• _Work to be completed_
Reproduce each line of the following material exactly, omitting the images.

..........

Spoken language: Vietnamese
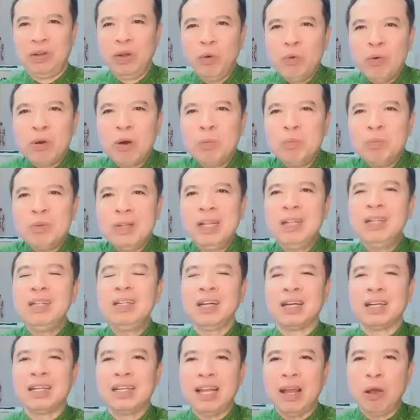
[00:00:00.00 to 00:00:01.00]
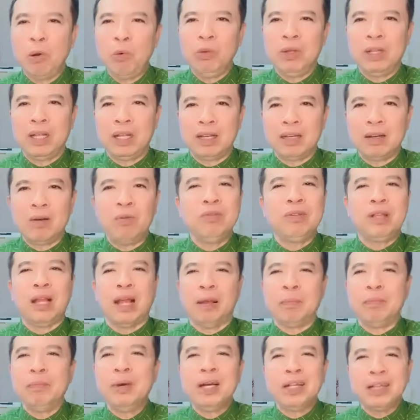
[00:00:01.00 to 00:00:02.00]
nếu không tin tưởng nhau thì không
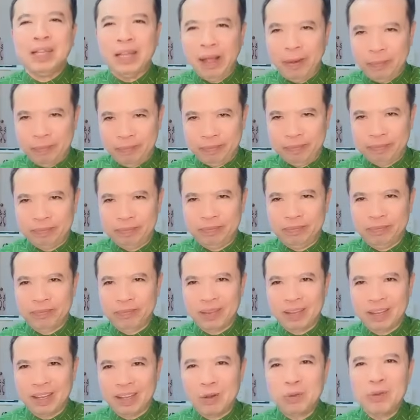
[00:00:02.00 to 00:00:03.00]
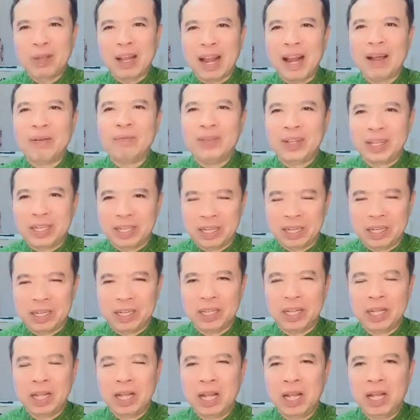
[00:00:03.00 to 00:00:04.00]
thể bước tiếp, không thể làm việc được.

..........

• _Response to this exercise_
Spoken language: Vietnamese
[00:00:00.00 to 00:00:01.00]
[00:00:01.00 to 00:00:02.00]
nếu không tin tưởng nhau thì không
[00:00:02.00 to 00:00:03.00]
[00:00:03.00 to 00:00:04.00]
thể bước tiếp, không thể làm việc được.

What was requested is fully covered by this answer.